Das Apple Software Update unter Windows installiert neuerdings den Browser
Safari mit, was
Mozilla-Chef John Lilly erbost. Wird Apples Software Update unter Windows aufgerufen, ist Safari 3.1 als Update deklariert und die Installations-Checkbox angekreuzt.
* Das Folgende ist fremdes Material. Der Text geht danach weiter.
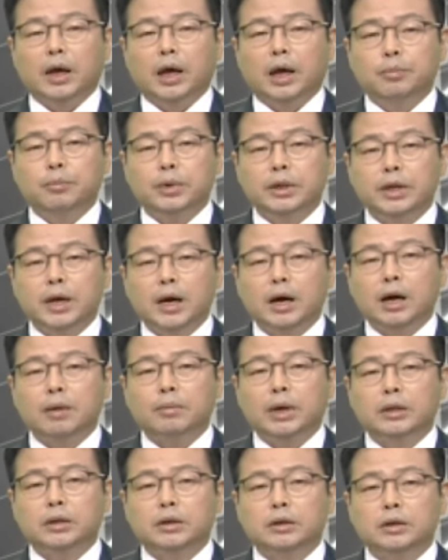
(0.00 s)
엔비디아가
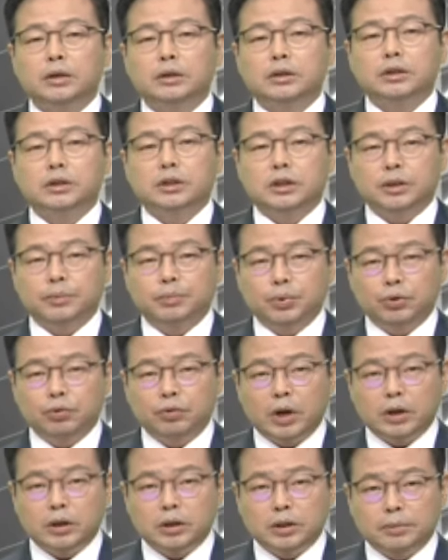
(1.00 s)
만드는
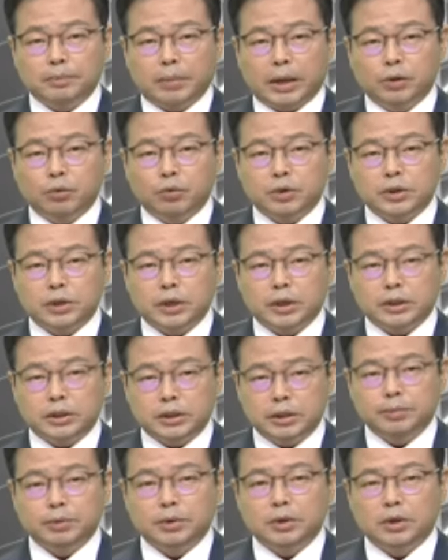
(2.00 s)
GPU라는 반도체
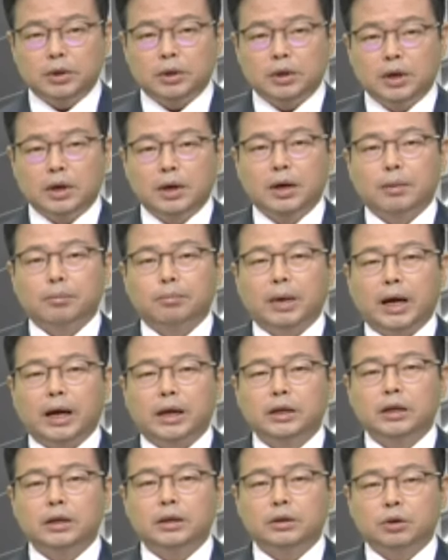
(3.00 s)
칩을
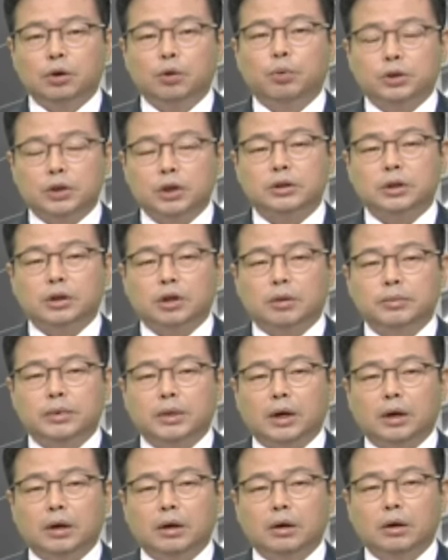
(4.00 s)
많이 들어보셨을
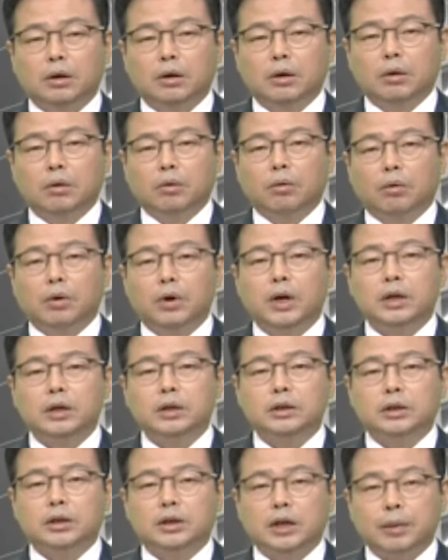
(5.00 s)
겁니다.
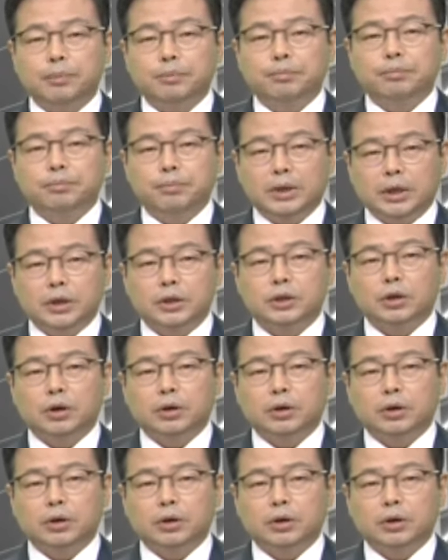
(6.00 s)
원래는 그래픽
Lilly sieht in diesem Schritt nicht nur eine Kundenbevormundung, sondern indirekt auch ein Sicherheitsproblem.
Das Vertrauen zwischen
Softwarehersteller und Kunden werde durch zusätzliche
und ggf. ungewollte Zusatzsoftware-Installationen zerstört - und könnte im Endeffekt dafür sorgen, dass die Update-Willigkeit sinkt. Häufige Updates gerade von sicherheitsrelevanter Software wie Browser seien aber wichtig, um Schadsoftware und der Ausnutzung von Sicherheitslücken einen Riegel vorzuschieben.
John Lilly forderte Apple dazu auf, diese Update-Praxis wieder einzustellen.